Text-to-Speech (WebSocket)

The Gradium Text-to-Speech model produces high-quality, natural speech with low first-byte latency. This guide covers synthesis via the Python SDK, including streaming output, custom voices, in-text control tags, and pronunciation dictionaries.

One-shot from a finished text block?

For simple “text in, file out” use the REST POST endpoint, a single HTTP call with no WebSocket to manage.

Quickstart

Open a real-time TTS stream, send text, and read audio chunks as soon as the model produces them.

import asyncio
import gradium

async def main():
    client = gradium.client.GradiumClient(api_key="your-api-key")
    audio_chunks = []

    async with client.tts_realtime(
        voice_id="YTpq7expH9539ERJ",
        output_format="pcm",
    ) as tts:
        async def sender():
            await tts.send_text("Hello, world.")
            await tts.send_eos()

        async def receiver():
            async for msg in tts:
                if msg["type"] == "audio":
                    audio_chunks.append(msg["audio"])
                elif msg["type"] == "end_of_stream":
                    return

        await asyncio.gather(sender(), receiver())

    with open("output.pcm", "wb") as f:
        f.write(b"".join(audio_chunks))

asyncio.run(main())

For a lower-level protocol view, see WebSocket Lifecycle. For LLM-generated text, see LLM Tokens to Streaming TTS.

Choosing the SDK API

The Python SDK exposes three TTS shapes.
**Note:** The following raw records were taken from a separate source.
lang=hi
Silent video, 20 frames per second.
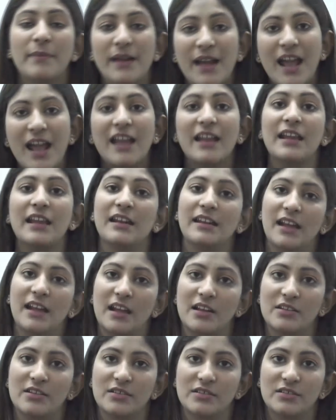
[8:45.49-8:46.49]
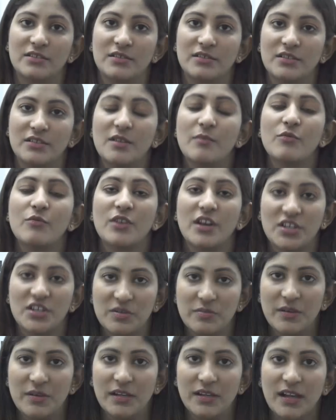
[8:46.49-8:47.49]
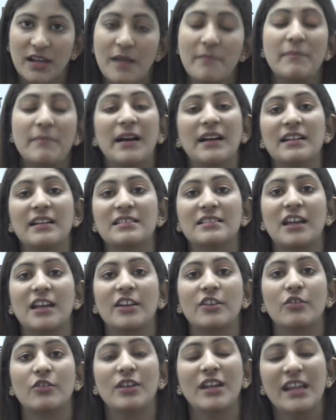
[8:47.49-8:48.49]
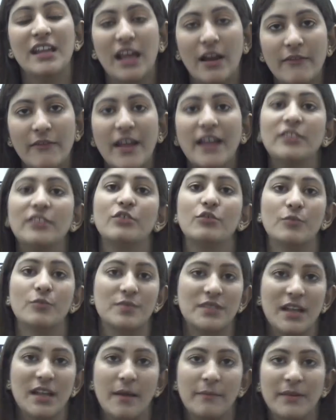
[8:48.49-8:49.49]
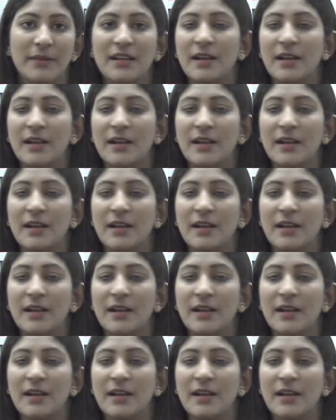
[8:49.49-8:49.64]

बड़ा एरिया जम्मू कश्मीर का पाकिस्तानियों ने अवैध रूप से अपनी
All WebSocket APIs talk to wss://api.gradium.ai/api/speech/tts.

Use case	Method
You are producing text live and want to send/receive concurrently	`tts_realtime`
You have a string, list, or async generator and want streamed audio chunks	`tts_stream`
You want the complete audio bytes after generation finishes	`tts`

Use tts_realtime for voice agents, LLM token streaming, browser bridges, telephony bridges, or any workflow where the sending and receiving loops run at the same time. Use tts_stream when your input is shaped like an iterable and you only need to consume bytes. Use tts for scripts and tests where waiting for the full result is fine.

Buffered convenience

import gradium

client = gradium.client.GradiumClient()
result = await client.tts(
    setup={
        "model_name": "default",
        "voice_id": "YTpq7expH9539ERJ",
        "output_format": "wav"
    },
    text="Hello, world!"
)

with open("output.wav", "wb") as f:
    f.write(result.raw_data)

print(f"Sample rate: {result.sample_rate}")
print(f"Request ID: {result.request_id}")
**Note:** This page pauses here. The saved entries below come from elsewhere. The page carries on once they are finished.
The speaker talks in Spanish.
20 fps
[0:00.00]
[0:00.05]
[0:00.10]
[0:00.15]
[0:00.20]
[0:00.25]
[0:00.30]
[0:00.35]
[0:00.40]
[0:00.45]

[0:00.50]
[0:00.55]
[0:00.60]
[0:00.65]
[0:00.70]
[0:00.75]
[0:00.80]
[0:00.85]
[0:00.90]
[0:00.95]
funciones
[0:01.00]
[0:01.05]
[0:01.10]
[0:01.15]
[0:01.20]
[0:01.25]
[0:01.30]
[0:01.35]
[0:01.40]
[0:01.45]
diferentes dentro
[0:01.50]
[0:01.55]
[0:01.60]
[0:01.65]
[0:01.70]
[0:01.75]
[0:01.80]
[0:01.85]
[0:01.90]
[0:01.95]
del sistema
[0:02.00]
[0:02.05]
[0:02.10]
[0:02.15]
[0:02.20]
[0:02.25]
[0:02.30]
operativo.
client.tts(...) still uses the streaming protocol under the hood; it buffers the audio chunks and returns a single TTSResult.

Setup Parameters

model_name: The TTS model to use (default: "default")
voice_id: The voice id of the voice to be used. The voice id can be found in the voice library section of this documentation or in the studio.
output_format: Audio format of the output data (supported: "pcm", "wav", "opus", …)
json_config: Advanced voice settings such as temperature, speed, voice similarity, and rewrite rules. See Voice Settings.
pronunciation_id: Optional pronunciation dictionary to apply to this request.
client_req_id and close_ws_on_eos: Used for reusable and multiplexed WebSocket connections. See Multiplexing.

When using "pcm" output format, the audio will adhere to the following specifications:

Sample Rate: 48000 Hz (48kHz)
Format: PCM (Pulse Code Modulation)
Bit Depth: 16-bit signed integer
Channels: Single channel (mono)
Chunk Size: 3840 samples per chunk (80ms at 48kHz)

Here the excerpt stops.